299 F. Supp. 3d 389
D. Conn.2018Background
- Gorss Motels sued AT&T Mobility LLC and AT&T Mobility National Accounts LLC under the TCPA/JFPA, alleging receipt of an unsolicited advertising fax on or about Jan. 13, 2014.
- The fax promoted AT&T products (Mobile Share Value Plan) and stated the products/services were provided by AT&T, not Wyndham; Plaintiff alleges the fax was sent on AT&T's behalf pursuant to an agreement with Wyndham.
- Plaintiff alleges it did not give AT&T prior express permission and that the fax used its fax machine, consumed toner/paper, wasted employee time, and invaded privacy.
- The fax contained fine-print opt-out instructions (email and toll-free number) that Plaintiff alleges violate 47 C.F.R. § 64.1200(a)(4) because they are not "clear and conspicuous," do not state that failure to comply is unlawful, and do not provide a fax number for opt-out.
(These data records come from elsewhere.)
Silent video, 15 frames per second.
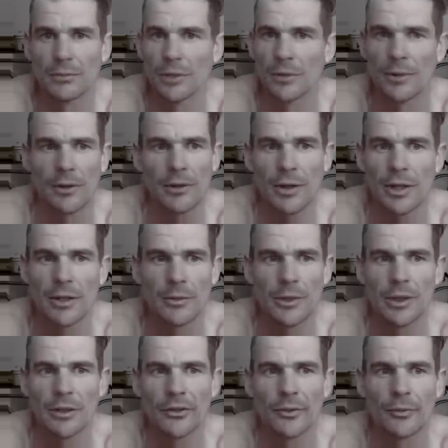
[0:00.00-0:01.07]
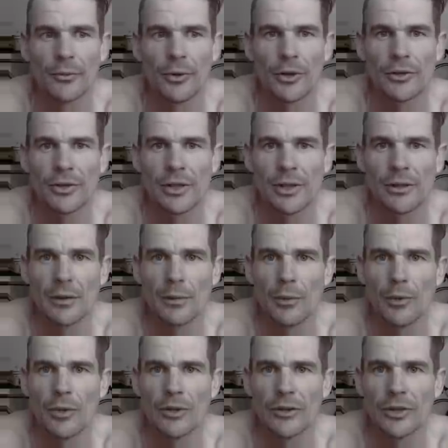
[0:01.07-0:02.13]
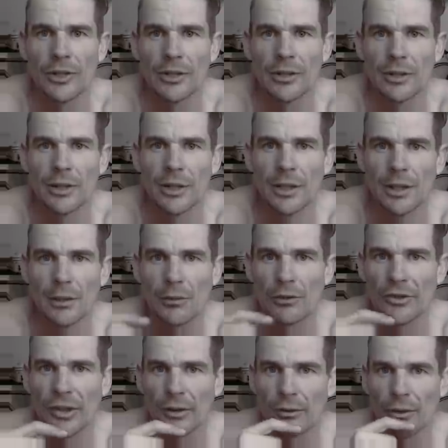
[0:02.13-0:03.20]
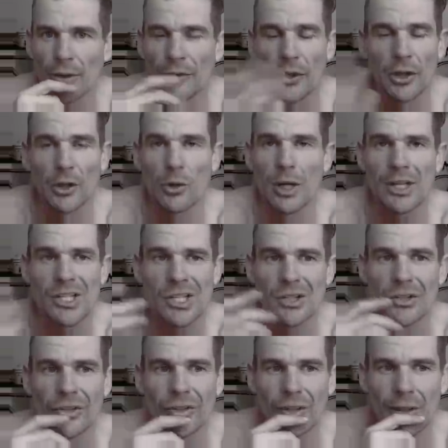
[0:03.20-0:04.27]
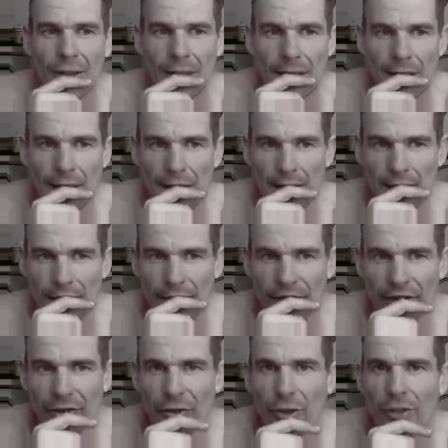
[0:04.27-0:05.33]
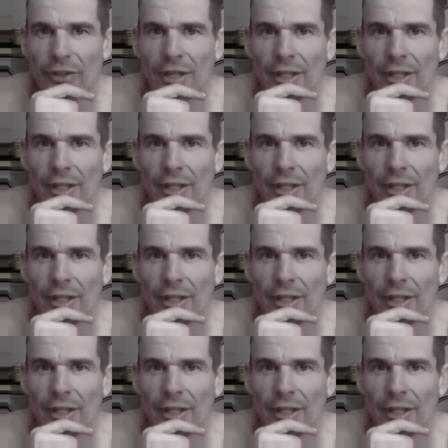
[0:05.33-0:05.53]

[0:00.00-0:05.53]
I'm like, alright, here we go. Some footage of the boys here cruising up the road. If you've got any questions, if I see these guys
- AT&T moved to dismiss for failure to plead lack of consent (arguing any consent to Wyndham would bar the claim) and for lack of standing (arguing mere opt-out technical deficiencies are insufficient under Spokeo).
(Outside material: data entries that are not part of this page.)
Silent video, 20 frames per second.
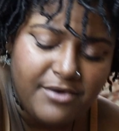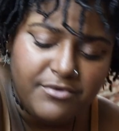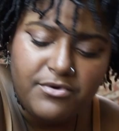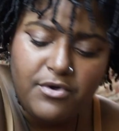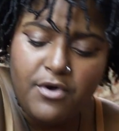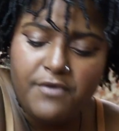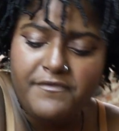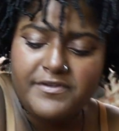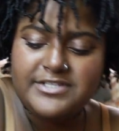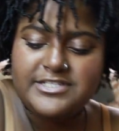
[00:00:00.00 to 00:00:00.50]
don't
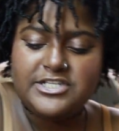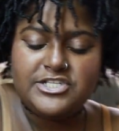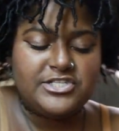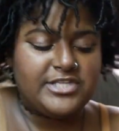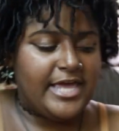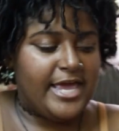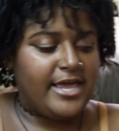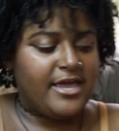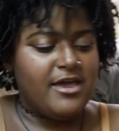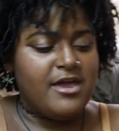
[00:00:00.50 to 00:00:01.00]
know if it's just
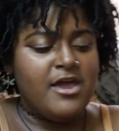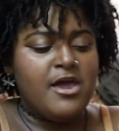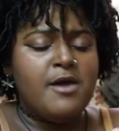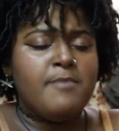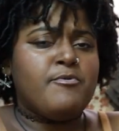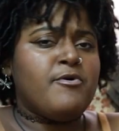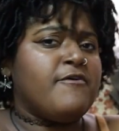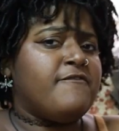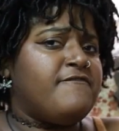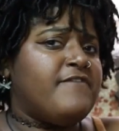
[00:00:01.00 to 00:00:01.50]
like
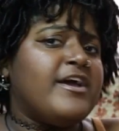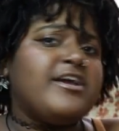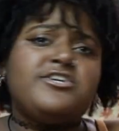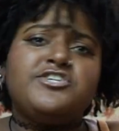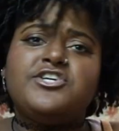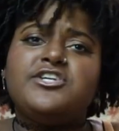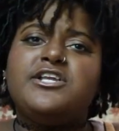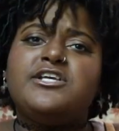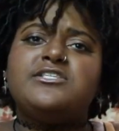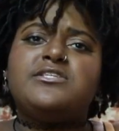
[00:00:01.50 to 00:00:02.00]

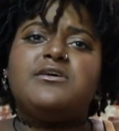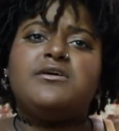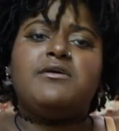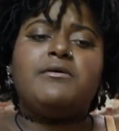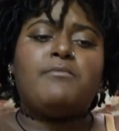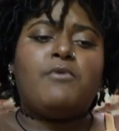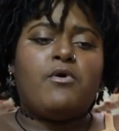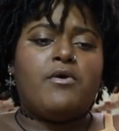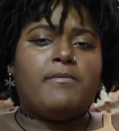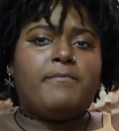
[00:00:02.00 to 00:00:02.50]

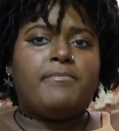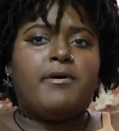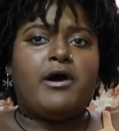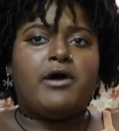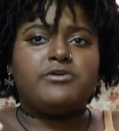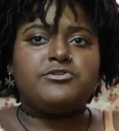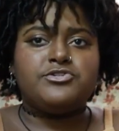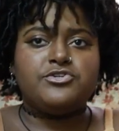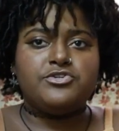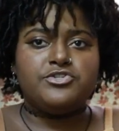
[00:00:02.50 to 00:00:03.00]
perfectionism or
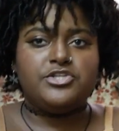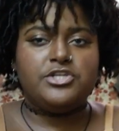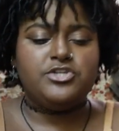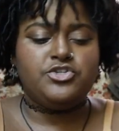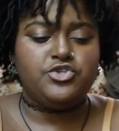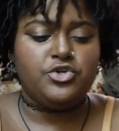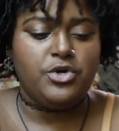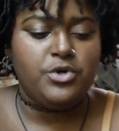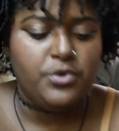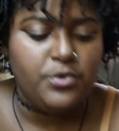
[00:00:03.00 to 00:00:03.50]
imposter
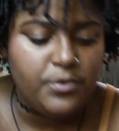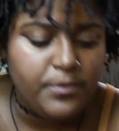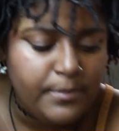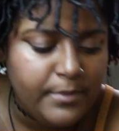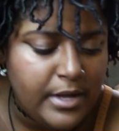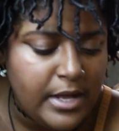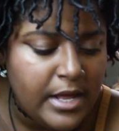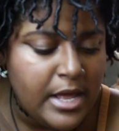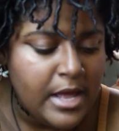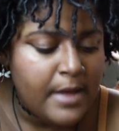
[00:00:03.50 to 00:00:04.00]

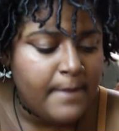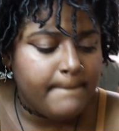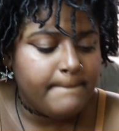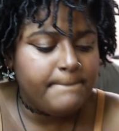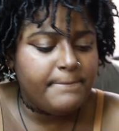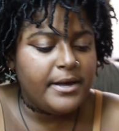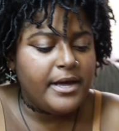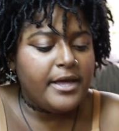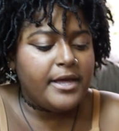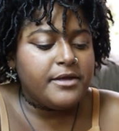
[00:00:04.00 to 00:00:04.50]
syndrome,
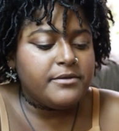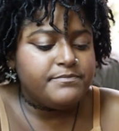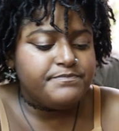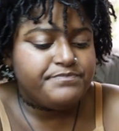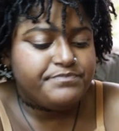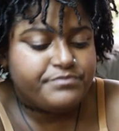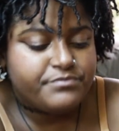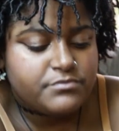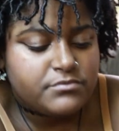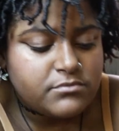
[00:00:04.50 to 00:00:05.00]
but
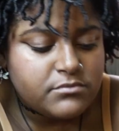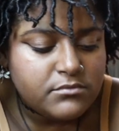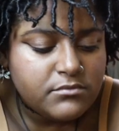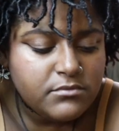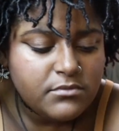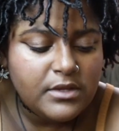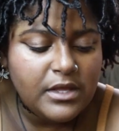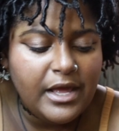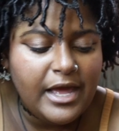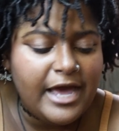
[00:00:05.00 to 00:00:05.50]

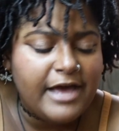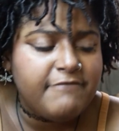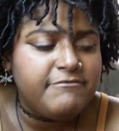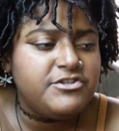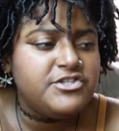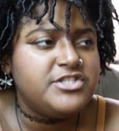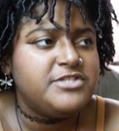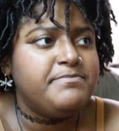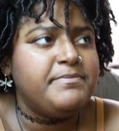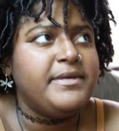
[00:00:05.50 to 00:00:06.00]
I've
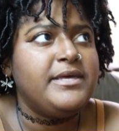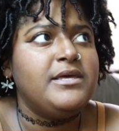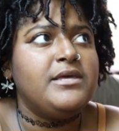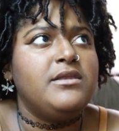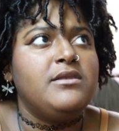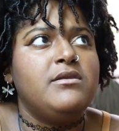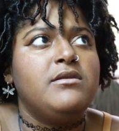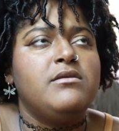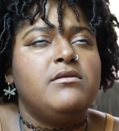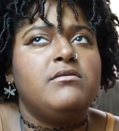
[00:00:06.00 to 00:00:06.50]
just
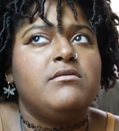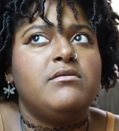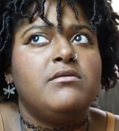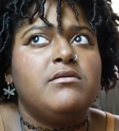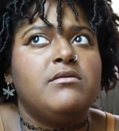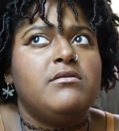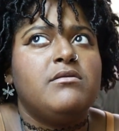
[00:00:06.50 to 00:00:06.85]
been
- The Court denied the motion: it found Plaintiff adequately alleged the fax was unsolicited (AT&T qualifies as the "sender" because its goods were advertised) and that Plaintiff alleged concrete injuries sufficient for standing.
Issues
| Issue | Plaintiff's Argument | Defendant's Argument | Held |
|---|---|---|---|
| Whether fax was "unsolicited" under TCPA | Fax was sent without AT&T's prior express permission; AT&T is the "sender" because its goods were advertised | Even if Wyndham physically sent the fax, any consent to Wyndham precludes liability for AT&T | Held for Plaintiff: AT&T qualifies as "sender" under regulations; complaint plausibly alleges fax was unsolicited |
| Whether Plaintiff must plead lack of consent to the physical sender (Wyndham) | Not required — sender definition focuses on party on whose behalf or whose goods are advertised | Consent to Wyndham defeats claim against AT&T unless Plaintiff denies consenting to Wyndham | Held for Plaintiff: plaintiff need not allege lack of consent to Wyndham at pleading stage; factual disputes can be resolved later |
| Whether failure to include compliant opt-out notice transforms otherwise solicited fax into unsolicited one | Noncompliant opt-out renders fax impermissible and supports TCPA claim; Plaintiff alleged noncompliant notice | Opt-out provided means to opt-out; a technical opt-out defect is a bare procedural violation insufficient for standing | Held for Plaintiff: alleged noncompliant opt-out can render the fax unsolicited; alleged injuries are concrete and confer standing |
| Whether Plaintiff has Article III standing to sue based on alleged injuries | Alleged concrete harms (toner, phone line use, employee time, privacy intrusion) and statutory procedural violation give rise to concrete injury | Opt-out deficiency alone is a purely procedural/technical harm under Spokeo and insufficient for standing | Held for Plaintiff: allegations of tangible burdens and invasion of privacy (and the statutory interest) are concrete; standing satisfied |
Key Cases Cited
- Imhoff Inv., L.L.C. v. Alfoccino, Inc., 792 F.3d 627 (6th Cir. 2015) (party whose goods/services are advertised may be treated as the "sender")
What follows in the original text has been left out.